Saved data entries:
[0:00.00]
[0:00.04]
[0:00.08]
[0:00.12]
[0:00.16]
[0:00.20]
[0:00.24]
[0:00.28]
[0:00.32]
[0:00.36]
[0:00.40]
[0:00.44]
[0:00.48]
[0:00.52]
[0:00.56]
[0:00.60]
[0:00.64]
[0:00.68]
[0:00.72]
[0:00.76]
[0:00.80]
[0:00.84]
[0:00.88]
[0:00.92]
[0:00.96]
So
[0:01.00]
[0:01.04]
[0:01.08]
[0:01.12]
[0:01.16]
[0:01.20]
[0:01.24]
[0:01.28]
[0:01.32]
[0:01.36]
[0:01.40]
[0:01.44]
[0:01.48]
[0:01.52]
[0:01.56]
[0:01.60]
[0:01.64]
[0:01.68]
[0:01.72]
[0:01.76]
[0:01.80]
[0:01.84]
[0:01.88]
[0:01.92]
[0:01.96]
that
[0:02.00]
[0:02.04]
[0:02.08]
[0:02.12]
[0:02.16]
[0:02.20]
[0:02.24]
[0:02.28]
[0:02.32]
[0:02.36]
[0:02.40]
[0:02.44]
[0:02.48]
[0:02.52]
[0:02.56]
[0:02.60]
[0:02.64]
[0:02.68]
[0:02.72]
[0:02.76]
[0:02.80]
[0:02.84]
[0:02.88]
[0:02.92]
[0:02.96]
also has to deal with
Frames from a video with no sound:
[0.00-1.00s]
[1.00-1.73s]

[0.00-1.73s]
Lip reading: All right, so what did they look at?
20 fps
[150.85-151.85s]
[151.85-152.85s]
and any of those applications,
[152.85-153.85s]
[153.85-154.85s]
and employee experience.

> [TASK PROMPT]
Every entry should be transcribed exactly, with nothing omitted.

> [EXERCISE RESULT]
[0:00.00]
[0:00.04]
[0:00.08]
[0:00.12]
[0:00.16]
[0:00.20]
[0:00.24]
[0:00.28]
[0:00.32]
[0:00.36]
[0:00.40]
[0:00.44]
[0:00.48]
[0:00.52]
[0:00.56]
[0:00.60]
[0:00.64]
[0:00.68]
[0:00.72]
[0:00.76]
[0:00.80]
[0:00.84]
[0:00.88]
[0:00.92]
[0:00.96]
So
[0:01.00]
[0:01.04]
[0:01.08]
[0:01.12]
[0:01.16]
[0:01.20]
[0:01.24]
[0:01.28]
[0:01.32]
[0:01.36]
[0:01.40]
[0:01.44]
[0:01.48]
[0:01.52]
[0:01.56]
[0:01.60]
[0:01.64]
[0:01.68]
[0:01.72]
[0:01.76]
[0:01.80]
[0:01.84]
[0:01.88]
[0:01.92]
[0:01.96]
that
[0:02.00]
[0:02.04]
[0:02.08]
[0:02.12]
[0:02.16]
[0:02.20]
[0:02.24]
[0:02.28]
[0:02.32]
[0:02.36]
[0:02.40]
[0:02.44]
[0:02.48]
[0:02.52]
[0:02.56]
[0:02.60]
[0:02.64]
[0:02.68]
[0:02.72]
[0:02.76]
[0:02.80]
[0:02.84]
[0:02.88]
[0:02.92]
[0:02.96]
also has to deal with
Frames from a video with no sound:
[0.00-1.00s]
[1.00-1.73s]

[0.00-1.73s]
Lip reading: All right, so what did they look at?
20 fps
[150.85-151.85s]
[151.85-152.85s]
and any of those applications,
[152.85-153.85s]
[153.85-154.85s]
and employee experience.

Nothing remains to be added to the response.